Spring Awakening

Frank Wedekind, adapted by Douglas Maxwell
Grid Iron
Traverse Theatre, Edinburgh
(2010)

Spring Awakening publicity photo

Grid Iron chalk up another hard punching hit with this 1891 German play which has been very much in vogue over the last few years. There has been an explosion of productions of Spring Awakening and even a rock musical version. Though Grid Iron are perhaps a little late to the party, they have stamped their version very much with their style.

There is chalk, for a start, a lot of chalk. In an extreme take on the Victorian school room, the blackboard extends far beyond the classroom, with the black stage being marked out with chalk to form different locations and pieces of set. Props are drawn out on small black slates and the teachers look like their faces are covered in chalk. The infamous onstage masturbation is rendered through vigorous chalk activity on a slate.

Grid Iron have also very definitely set the play in Scotland, though they have kept the time period roughly the same. The Scottish accents do add something to the play, particularly the strict parents.

While there is a lot symbolism and surreal elements, the adolescents, though played by significantly older actors, do manage to get the reality of adolescence into their performance. Wendla (Kirsty Stuart) and Melchior (Gavin Wright) are the central two characters with many of the other characters, particularly the adults, being less three dimensional. Both Stuart and Wright combined really strong portrayals of the confusion of youth, with some quite eloquent speeches.

Moritz was also proved an important character, mainly due to Finn den Hertog's sympathetic performance. Moritz is much more introverted than his rebellious friend Melchior, but it was Melchior who provided the play with some of its more moving scenes.

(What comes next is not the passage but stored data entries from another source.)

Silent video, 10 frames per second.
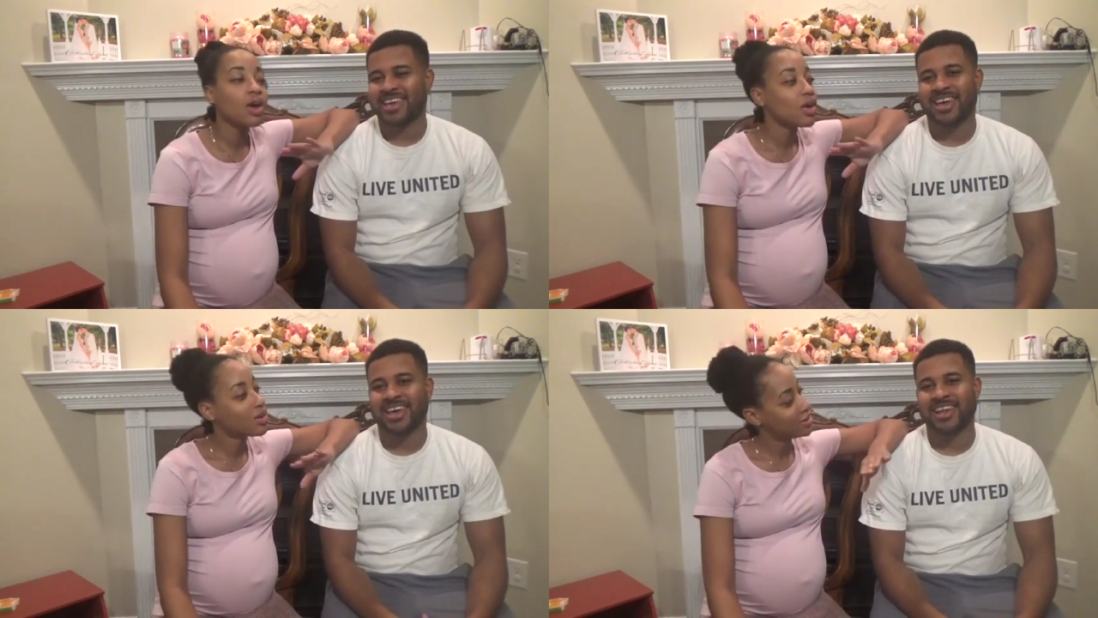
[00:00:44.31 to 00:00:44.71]
Speaker 1: I
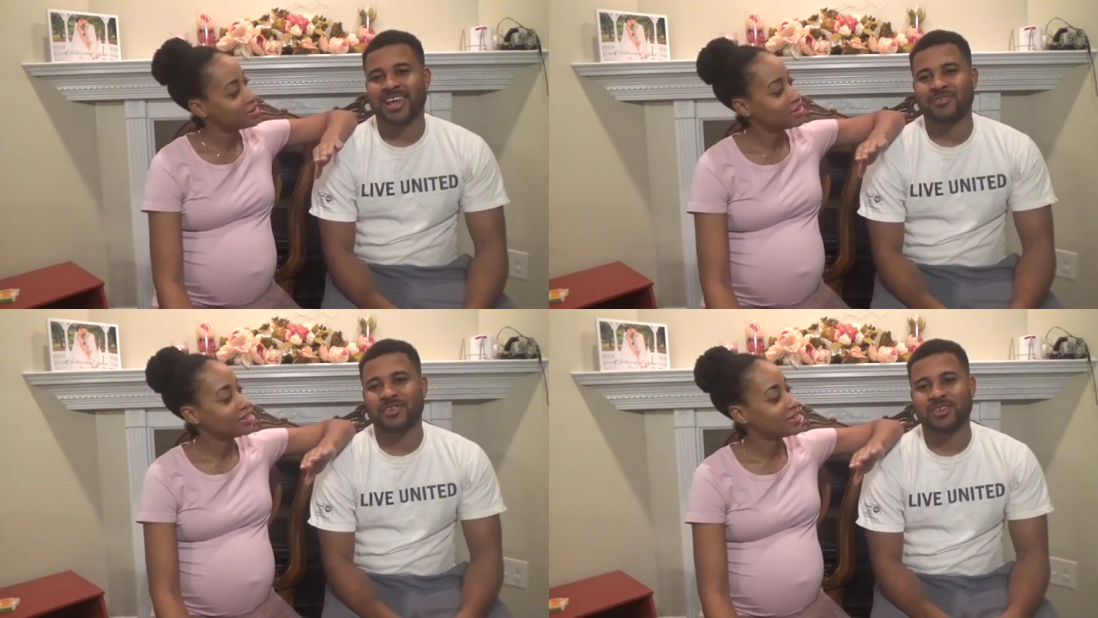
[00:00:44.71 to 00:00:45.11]
got a lot of
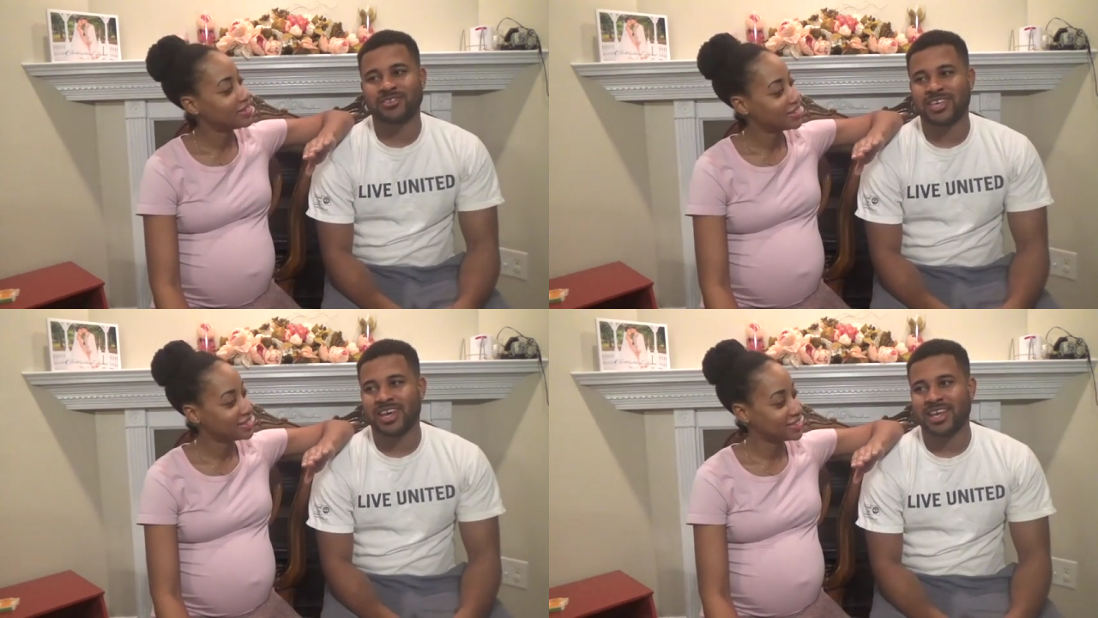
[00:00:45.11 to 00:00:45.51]
videos I
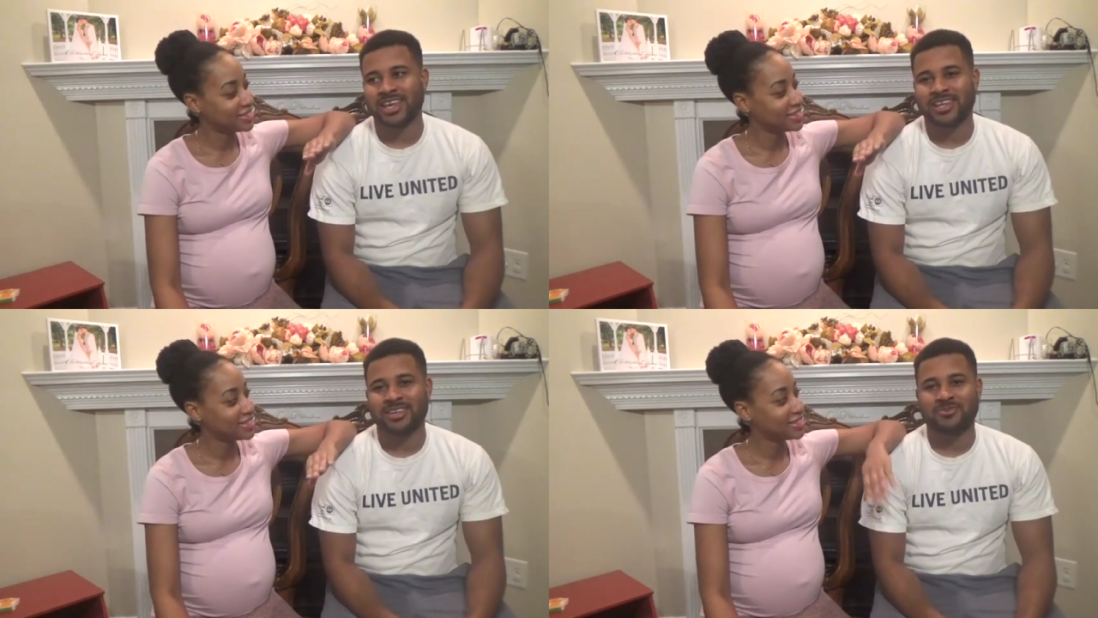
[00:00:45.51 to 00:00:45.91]
gotta
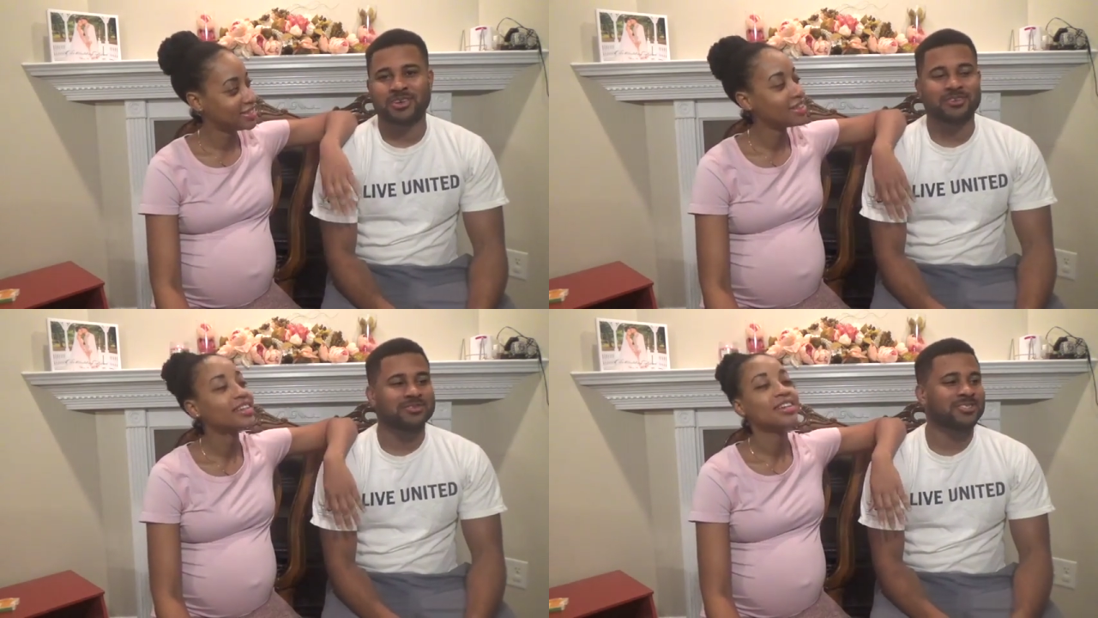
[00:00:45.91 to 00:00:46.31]
edit,
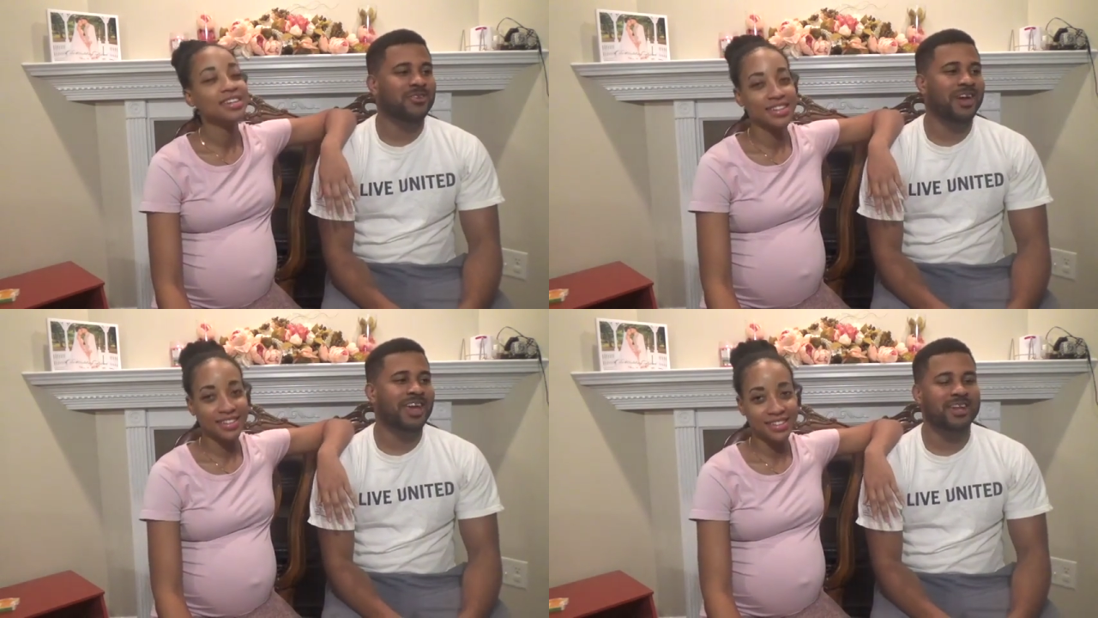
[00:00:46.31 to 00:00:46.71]
whatever. So I
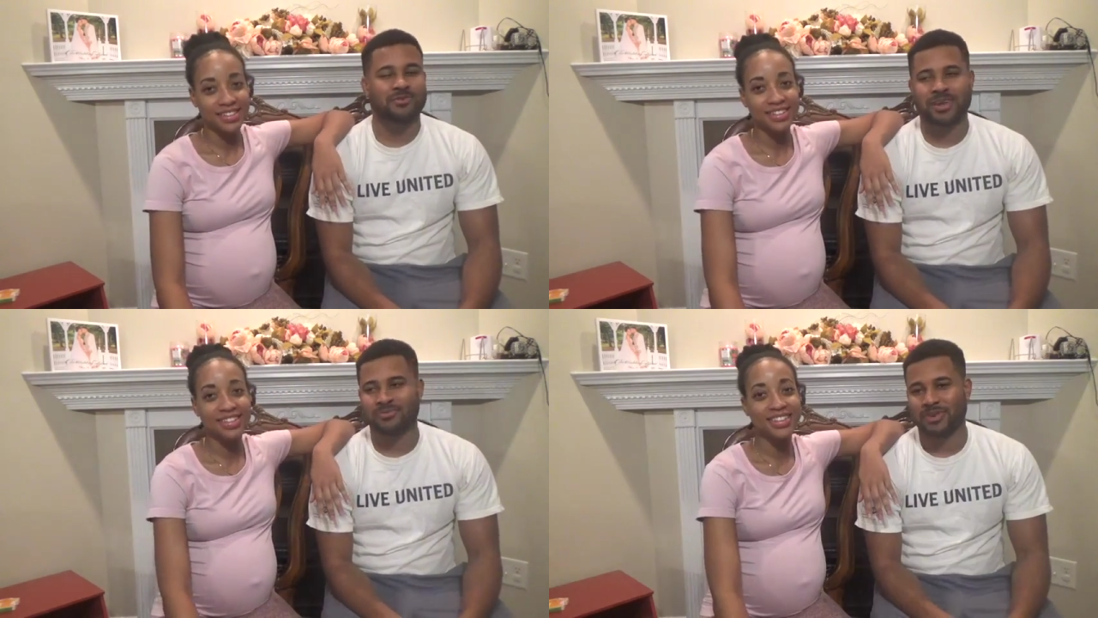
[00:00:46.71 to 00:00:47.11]
ain't got
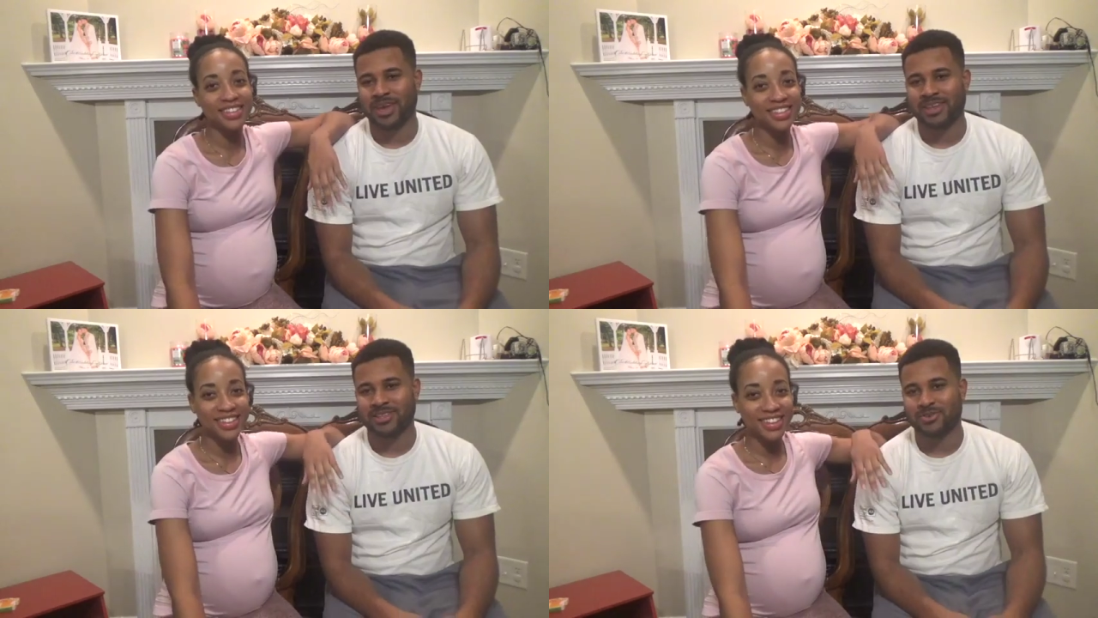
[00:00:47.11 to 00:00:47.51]
nobody to pay
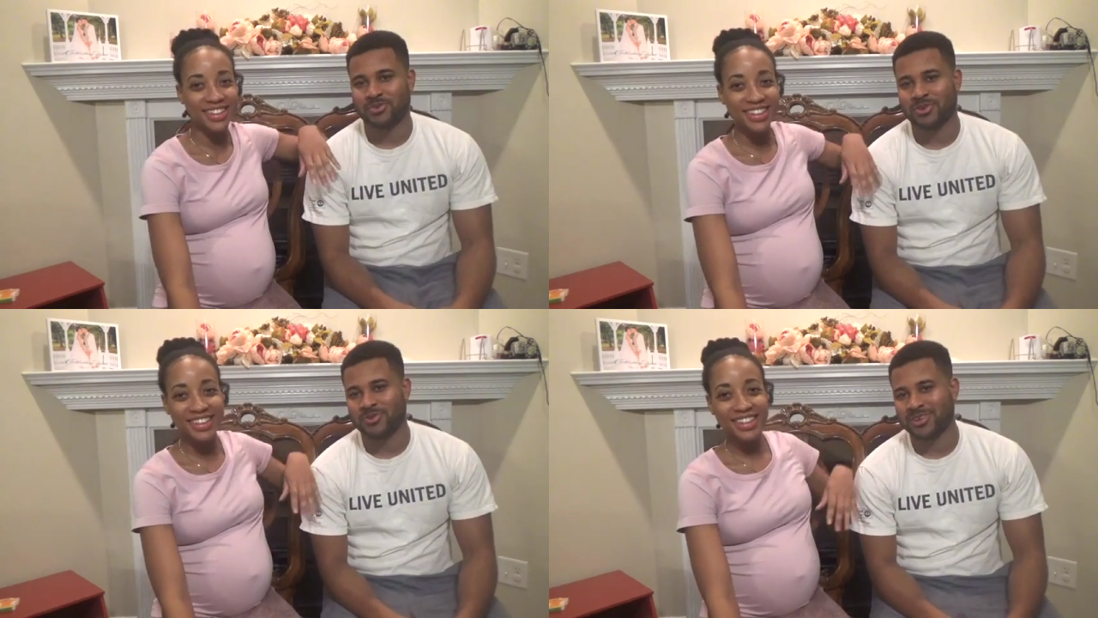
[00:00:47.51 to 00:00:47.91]
to do
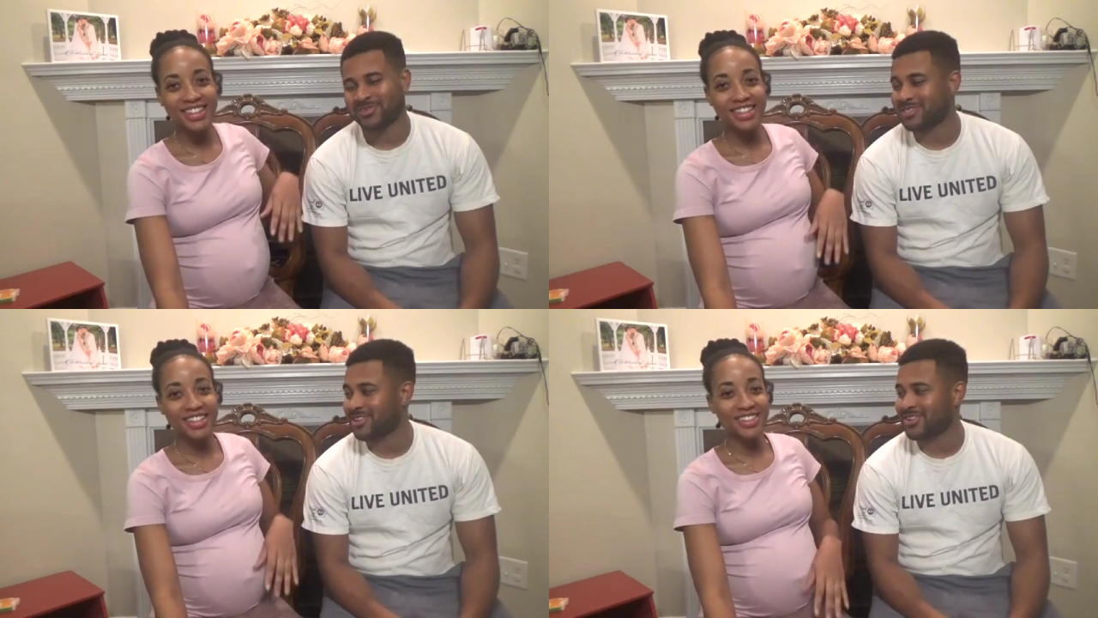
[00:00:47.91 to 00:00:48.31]
it. So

The play does still shock, but not for its displays of masturbation and boy-on-boy kissing: it is in the violence on the children by the adults. There were two scenes in the play that had me virtually covering my eyes, Wendla's abortion, which was too dark for words, and Moritz' speech before his suicide. To see this vulnerable character that Hertog really brings to life grappling with idea of taking his own life is really quite heart-breaking.

More than anything what Grid Iron brought out of Spring Awakening was the frustration of being at that time in your life when you are nearly adult but the older adults still have all the control.